§ **Description of the task**: In the data below, one line contains "(3.00 s to 3.60 s)" and a later one contains "Transcript: Moi je". Print both, with every line between them, exactly and alone.

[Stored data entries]
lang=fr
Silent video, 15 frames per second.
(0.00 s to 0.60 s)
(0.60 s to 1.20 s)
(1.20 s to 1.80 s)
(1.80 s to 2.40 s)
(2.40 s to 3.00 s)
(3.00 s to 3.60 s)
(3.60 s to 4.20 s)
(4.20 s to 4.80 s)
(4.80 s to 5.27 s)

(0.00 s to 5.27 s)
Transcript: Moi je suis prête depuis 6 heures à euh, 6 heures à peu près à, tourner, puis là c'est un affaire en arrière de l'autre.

* * *

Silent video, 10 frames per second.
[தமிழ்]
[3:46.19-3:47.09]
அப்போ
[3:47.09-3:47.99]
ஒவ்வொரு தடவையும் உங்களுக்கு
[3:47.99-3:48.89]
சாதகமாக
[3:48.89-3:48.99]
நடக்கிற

---

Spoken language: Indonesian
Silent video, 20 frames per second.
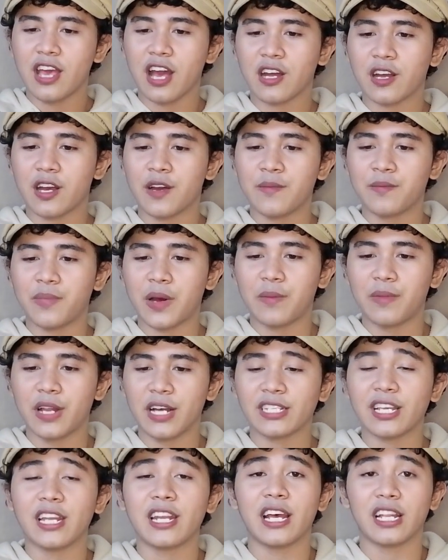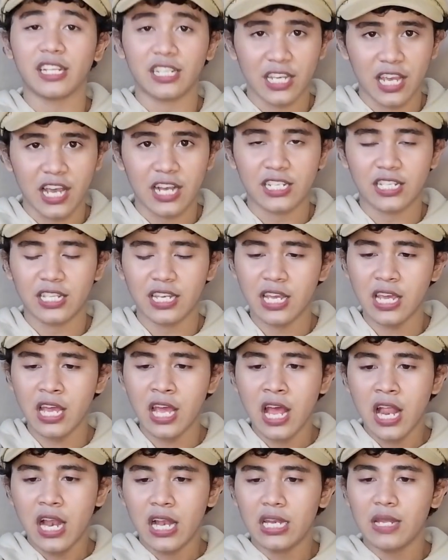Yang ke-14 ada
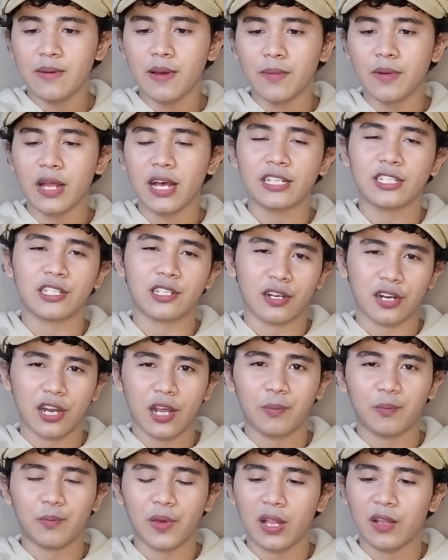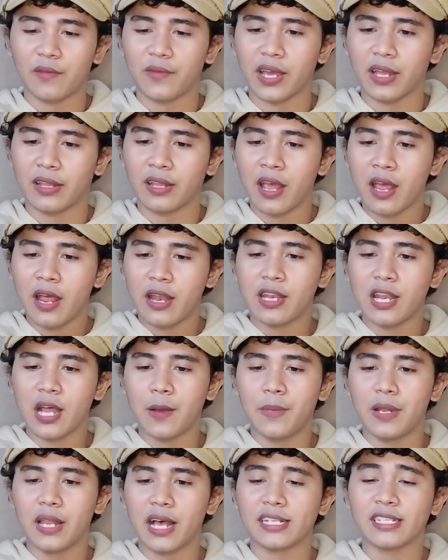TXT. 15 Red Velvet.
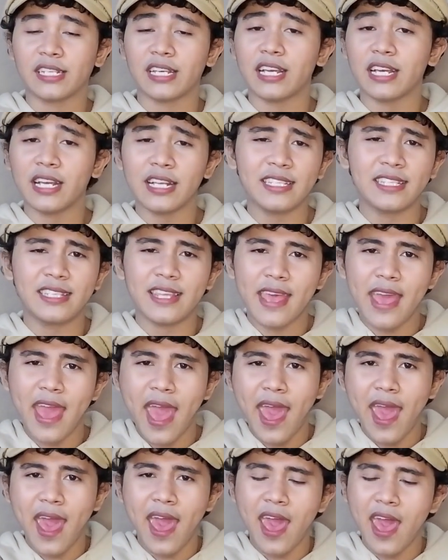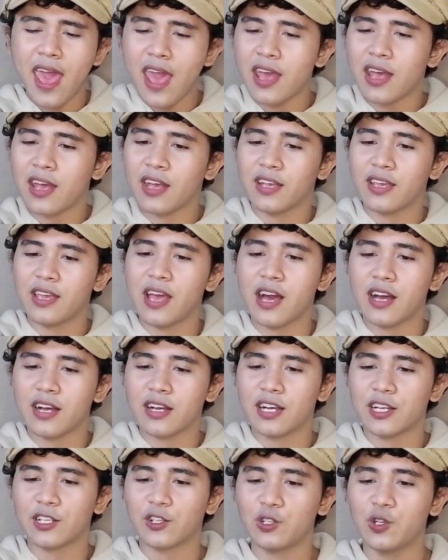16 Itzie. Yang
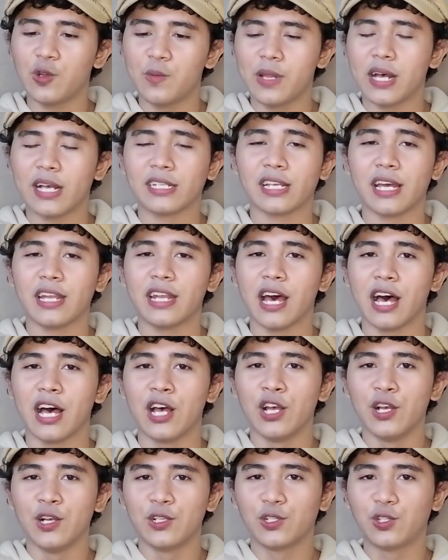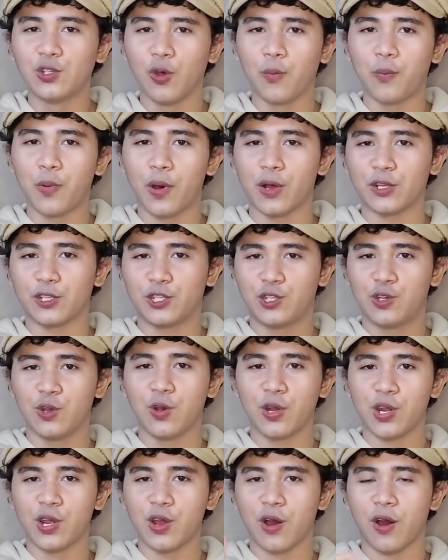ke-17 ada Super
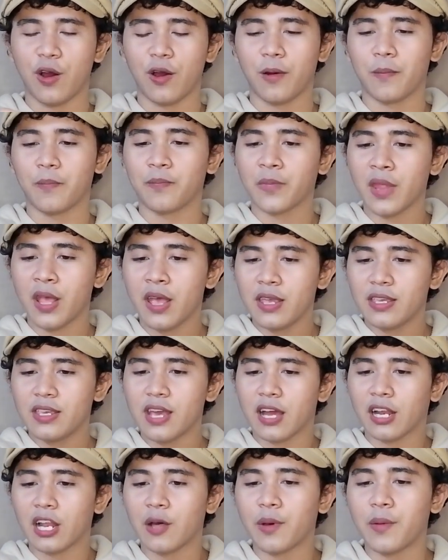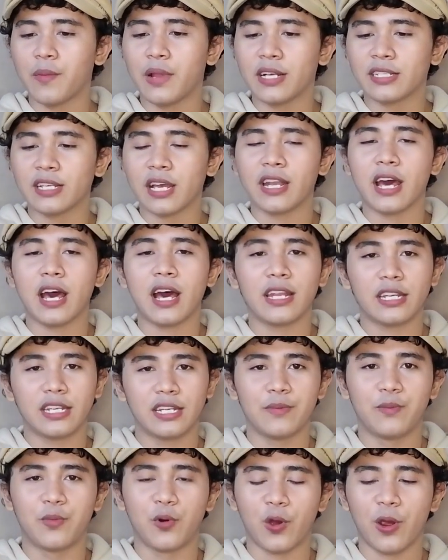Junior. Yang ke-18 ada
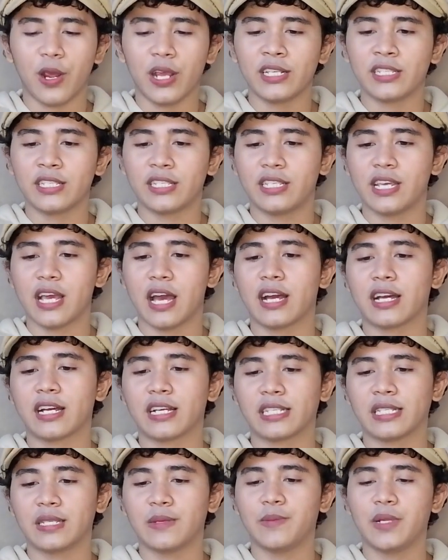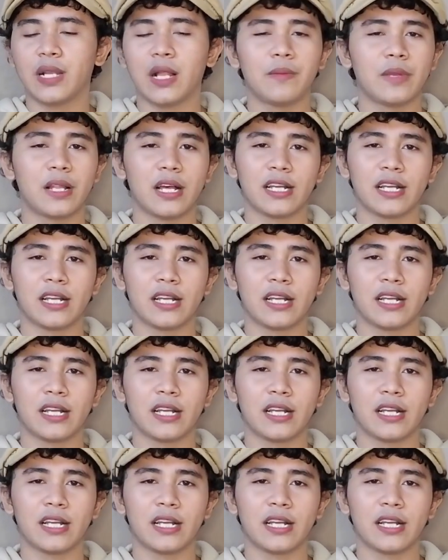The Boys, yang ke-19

§ **Your solution**:
(3.00 s to 3.60 s)
(3.60 s to 4.20 s)
(4.20 s to 4.80 s)
(4.80 s to 5.27 s)

(0.00 s to 5.27 s)
Transcript: Moi je suis prête depuis 6 heures à euh, 6 heures à peu près à, tourner, puis là c'est un affaire en arrière de l'autre.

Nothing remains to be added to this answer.